Courrier du bureau de la CNR au Président de l’association Rail Avenir

Le bureau de la Convergence Nationale Rail s’est adressé récemment au Président de l’association Rail Avenir à propos de l’opération Railcoop et, au-delà, de l’ouverture à la concurrence dans le secteur ferroviaire. On trouvera ci-dessous le texte de cette missive.

Monsieur Le Président,


Par un courrier en date du 07/06/2021, vous avez souhaité nous interpeller en tant que Président de l’association RAIL AVENIR au sujet de la note de la CNR de Mars 2021 traitant de ce que l’on appelle l’opération RAILCOOP.
Manifestement vous ne partagez pas notre opposition « sans appel » à ce projet au point que vous avez invité le 12/06/2021 à l’Assemblée Générale de votre association des représentants de RAILCOOP leur permettant de vous exposer vraisemblablement les vertus et autres bienfaits de cette entreprise.

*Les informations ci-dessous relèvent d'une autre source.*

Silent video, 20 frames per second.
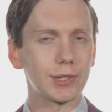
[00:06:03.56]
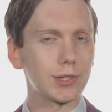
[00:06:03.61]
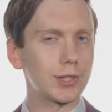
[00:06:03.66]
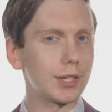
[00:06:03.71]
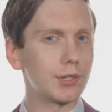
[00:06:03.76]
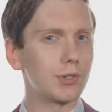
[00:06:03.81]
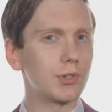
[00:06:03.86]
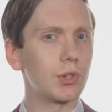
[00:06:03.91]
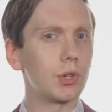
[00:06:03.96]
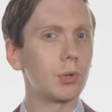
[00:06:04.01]

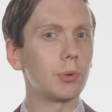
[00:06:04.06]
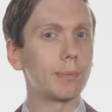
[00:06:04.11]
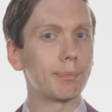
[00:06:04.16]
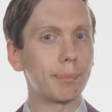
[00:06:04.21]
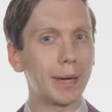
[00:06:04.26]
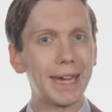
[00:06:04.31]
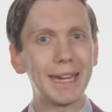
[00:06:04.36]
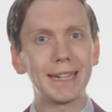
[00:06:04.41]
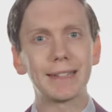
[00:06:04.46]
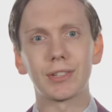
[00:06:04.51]
assist you in
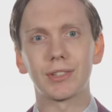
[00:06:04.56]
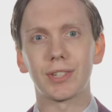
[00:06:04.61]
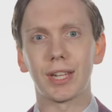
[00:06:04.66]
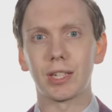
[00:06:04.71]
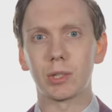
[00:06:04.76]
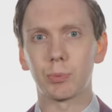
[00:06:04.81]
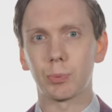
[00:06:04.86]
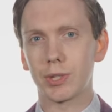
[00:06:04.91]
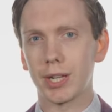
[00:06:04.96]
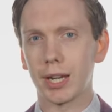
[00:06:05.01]
paying the
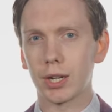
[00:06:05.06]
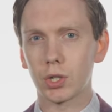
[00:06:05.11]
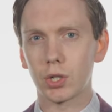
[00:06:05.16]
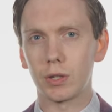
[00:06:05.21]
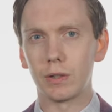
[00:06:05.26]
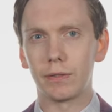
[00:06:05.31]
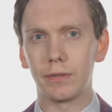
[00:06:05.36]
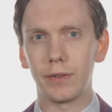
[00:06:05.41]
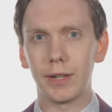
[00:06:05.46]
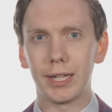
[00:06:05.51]
data
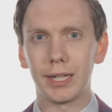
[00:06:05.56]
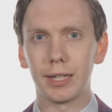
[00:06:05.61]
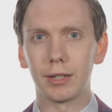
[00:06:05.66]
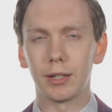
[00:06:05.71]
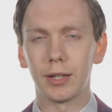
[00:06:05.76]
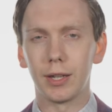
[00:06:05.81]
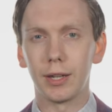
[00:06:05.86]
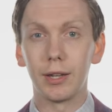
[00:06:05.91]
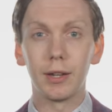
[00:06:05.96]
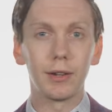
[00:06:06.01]
protection fee,
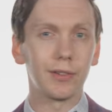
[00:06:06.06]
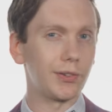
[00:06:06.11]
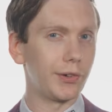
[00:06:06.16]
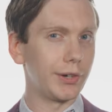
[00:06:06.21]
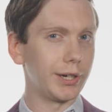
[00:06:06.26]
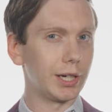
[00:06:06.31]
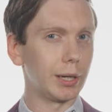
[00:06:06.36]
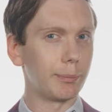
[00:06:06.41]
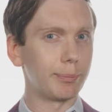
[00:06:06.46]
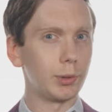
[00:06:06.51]

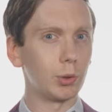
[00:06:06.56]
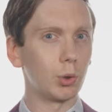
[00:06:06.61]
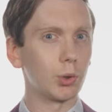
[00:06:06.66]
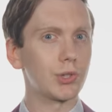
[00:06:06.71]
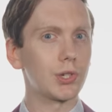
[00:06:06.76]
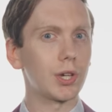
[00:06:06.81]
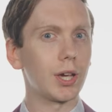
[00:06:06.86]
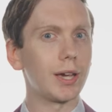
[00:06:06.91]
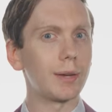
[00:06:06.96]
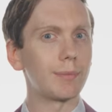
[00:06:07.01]
freeing up your
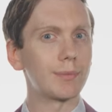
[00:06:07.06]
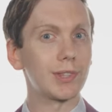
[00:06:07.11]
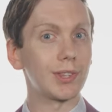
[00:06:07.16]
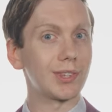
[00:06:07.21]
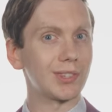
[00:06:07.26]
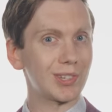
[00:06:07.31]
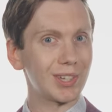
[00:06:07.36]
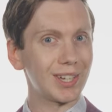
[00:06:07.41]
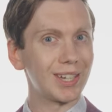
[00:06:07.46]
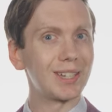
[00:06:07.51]
time so
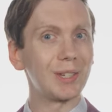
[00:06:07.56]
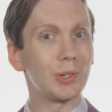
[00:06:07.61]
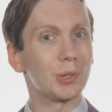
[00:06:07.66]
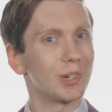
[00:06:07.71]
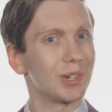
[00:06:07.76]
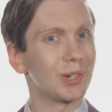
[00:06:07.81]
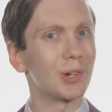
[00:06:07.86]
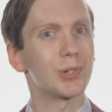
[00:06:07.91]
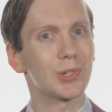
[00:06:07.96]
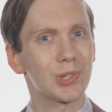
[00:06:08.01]
that you
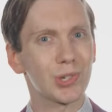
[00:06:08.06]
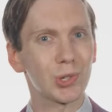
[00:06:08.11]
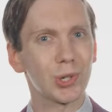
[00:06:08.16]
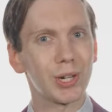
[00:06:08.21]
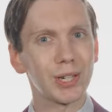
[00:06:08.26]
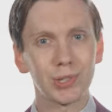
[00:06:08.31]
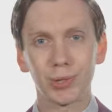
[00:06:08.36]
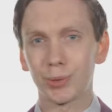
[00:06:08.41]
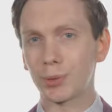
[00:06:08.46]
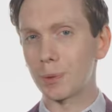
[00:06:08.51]
can
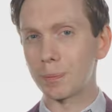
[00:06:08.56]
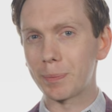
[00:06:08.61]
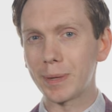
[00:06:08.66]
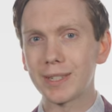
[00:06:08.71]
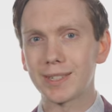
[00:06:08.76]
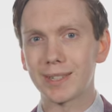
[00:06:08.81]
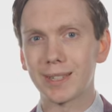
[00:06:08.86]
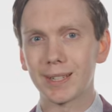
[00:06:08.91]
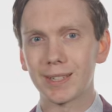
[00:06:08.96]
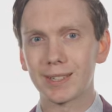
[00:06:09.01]
concentrate on your
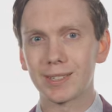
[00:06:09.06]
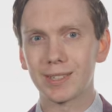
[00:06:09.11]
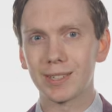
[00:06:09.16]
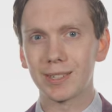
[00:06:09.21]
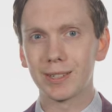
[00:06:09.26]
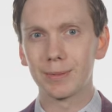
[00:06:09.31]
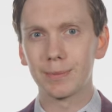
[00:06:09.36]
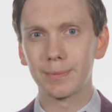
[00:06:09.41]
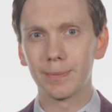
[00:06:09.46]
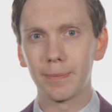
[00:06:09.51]
business.
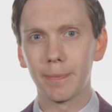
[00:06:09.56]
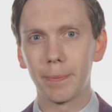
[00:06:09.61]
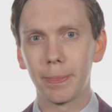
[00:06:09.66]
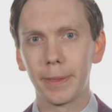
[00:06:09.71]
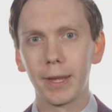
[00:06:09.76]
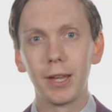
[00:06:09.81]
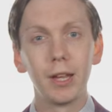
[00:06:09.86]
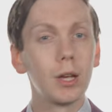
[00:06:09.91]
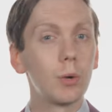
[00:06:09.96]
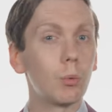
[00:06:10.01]

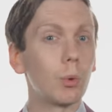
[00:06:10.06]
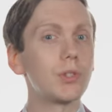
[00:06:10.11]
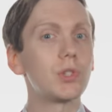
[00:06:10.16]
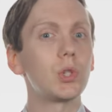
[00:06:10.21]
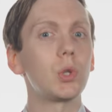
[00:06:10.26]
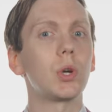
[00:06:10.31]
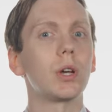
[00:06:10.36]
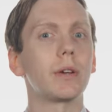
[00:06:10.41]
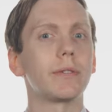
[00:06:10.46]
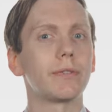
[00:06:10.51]

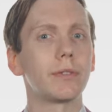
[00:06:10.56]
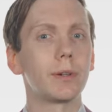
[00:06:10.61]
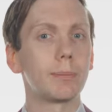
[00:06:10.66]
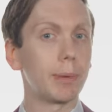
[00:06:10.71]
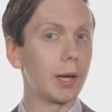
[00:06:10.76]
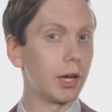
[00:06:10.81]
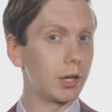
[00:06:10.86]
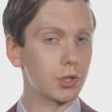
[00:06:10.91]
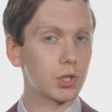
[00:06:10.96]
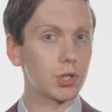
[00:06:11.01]
Once you have
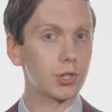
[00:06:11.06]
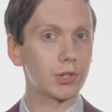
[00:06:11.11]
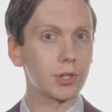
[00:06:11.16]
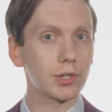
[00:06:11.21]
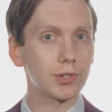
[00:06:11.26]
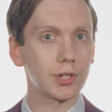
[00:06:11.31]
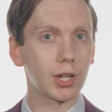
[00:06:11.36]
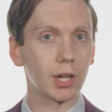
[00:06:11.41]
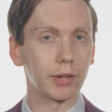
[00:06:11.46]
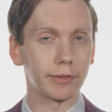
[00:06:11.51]
purchased
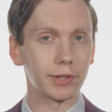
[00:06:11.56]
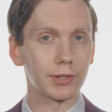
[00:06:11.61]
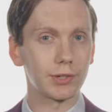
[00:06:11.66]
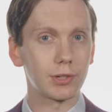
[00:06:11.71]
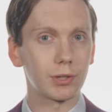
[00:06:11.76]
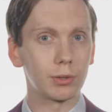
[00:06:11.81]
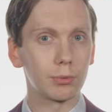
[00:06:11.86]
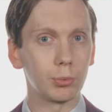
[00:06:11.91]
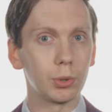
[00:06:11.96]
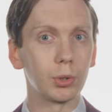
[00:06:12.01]
the
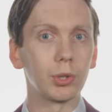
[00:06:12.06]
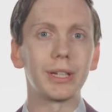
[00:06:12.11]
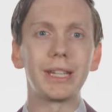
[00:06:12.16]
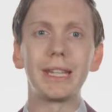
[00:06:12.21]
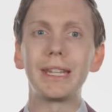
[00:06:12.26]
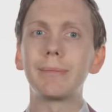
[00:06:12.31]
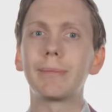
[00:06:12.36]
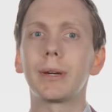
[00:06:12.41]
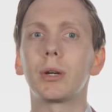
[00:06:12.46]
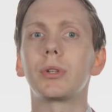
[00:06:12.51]
service, we'll
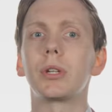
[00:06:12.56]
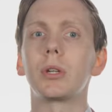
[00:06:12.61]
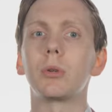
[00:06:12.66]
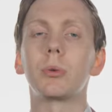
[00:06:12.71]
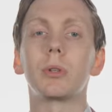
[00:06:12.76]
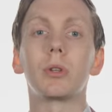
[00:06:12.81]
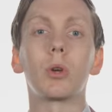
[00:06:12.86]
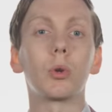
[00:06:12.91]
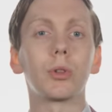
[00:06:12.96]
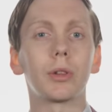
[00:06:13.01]
email
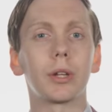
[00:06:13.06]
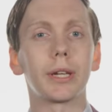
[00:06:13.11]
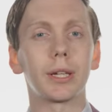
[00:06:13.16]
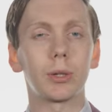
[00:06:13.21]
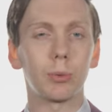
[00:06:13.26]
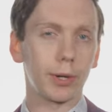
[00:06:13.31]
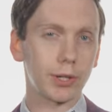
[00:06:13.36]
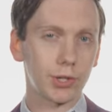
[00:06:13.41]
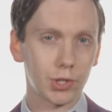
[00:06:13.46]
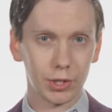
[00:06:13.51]
you an online
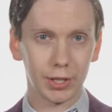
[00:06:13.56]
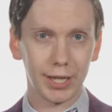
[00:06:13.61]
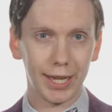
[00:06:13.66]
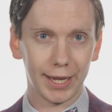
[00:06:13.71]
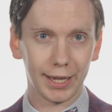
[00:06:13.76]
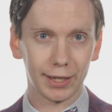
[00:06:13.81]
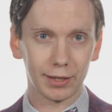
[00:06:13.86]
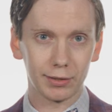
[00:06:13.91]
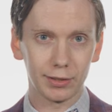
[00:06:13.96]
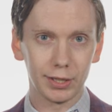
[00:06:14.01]

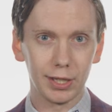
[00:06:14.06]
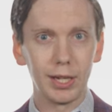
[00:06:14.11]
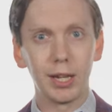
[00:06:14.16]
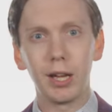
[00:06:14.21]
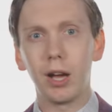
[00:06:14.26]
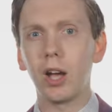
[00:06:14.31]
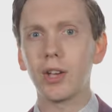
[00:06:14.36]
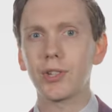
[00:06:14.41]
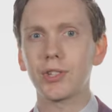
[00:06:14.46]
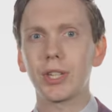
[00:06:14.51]
questionnaire
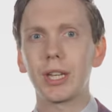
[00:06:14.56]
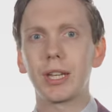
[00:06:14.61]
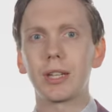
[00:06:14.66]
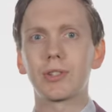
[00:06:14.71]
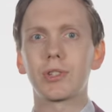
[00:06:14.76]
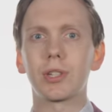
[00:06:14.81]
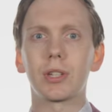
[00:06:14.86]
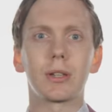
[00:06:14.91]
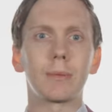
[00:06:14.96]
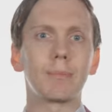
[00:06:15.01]
asking
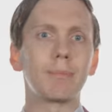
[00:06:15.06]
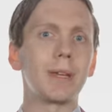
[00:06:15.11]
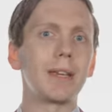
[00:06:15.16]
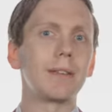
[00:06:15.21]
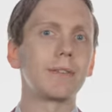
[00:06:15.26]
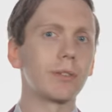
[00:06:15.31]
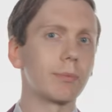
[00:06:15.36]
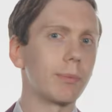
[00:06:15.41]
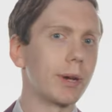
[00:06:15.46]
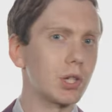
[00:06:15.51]
some
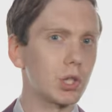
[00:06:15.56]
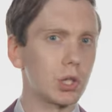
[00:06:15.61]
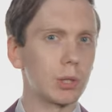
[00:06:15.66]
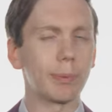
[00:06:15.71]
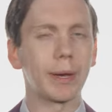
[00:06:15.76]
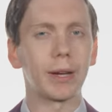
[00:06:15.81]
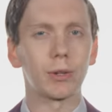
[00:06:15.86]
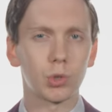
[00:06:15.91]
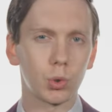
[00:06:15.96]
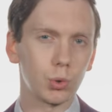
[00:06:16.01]
information
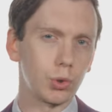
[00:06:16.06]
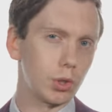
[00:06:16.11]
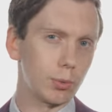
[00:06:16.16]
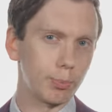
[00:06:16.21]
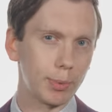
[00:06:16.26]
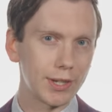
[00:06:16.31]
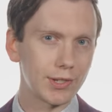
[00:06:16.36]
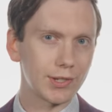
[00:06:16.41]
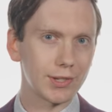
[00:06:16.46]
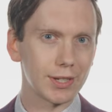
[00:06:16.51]
about your new
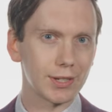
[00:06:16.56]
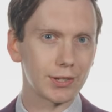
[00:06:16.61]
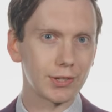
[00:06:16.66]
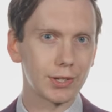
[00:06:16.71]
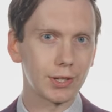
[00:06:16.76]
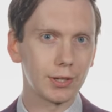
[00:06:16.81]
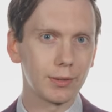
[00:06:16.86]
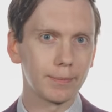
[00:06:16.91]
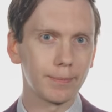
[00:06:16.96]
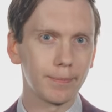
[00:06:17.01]
business.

Comme vous semblez également surpris de la position de la CNR, nous vous renvoyons aux Statuts de celle-ci. La CNR s’est créée en Novembre 2011 de la volonté de collectifs, de comités d’usagers, d’élus-es progressistes, de collectivités, de syndicalistes, de citoyens-es soucieux de se doter d’une structure nationale de coordination, d’impulsion, apte à développer des actions convergentes contre les conséquences des politiques libérales de démantèlement du Service Public ferroviaire et à contrario à imposer des choix et orientations tournées vers l’intérêt général, la réponse aux besoins du plus grand nombre. Ainsi et comme nous le rappelons dans une interview accordée en Juin dernier à la Tribune des Cheminots, publication de la Fédération CGT des Cheminots (copie ci jointe), la CNR n’est pas une association «alignée » et contrairement à la FNAUT, elle est opposée à l’ouverture à la concurrence des activités ferroviaires , antichambre des futures privatisations !!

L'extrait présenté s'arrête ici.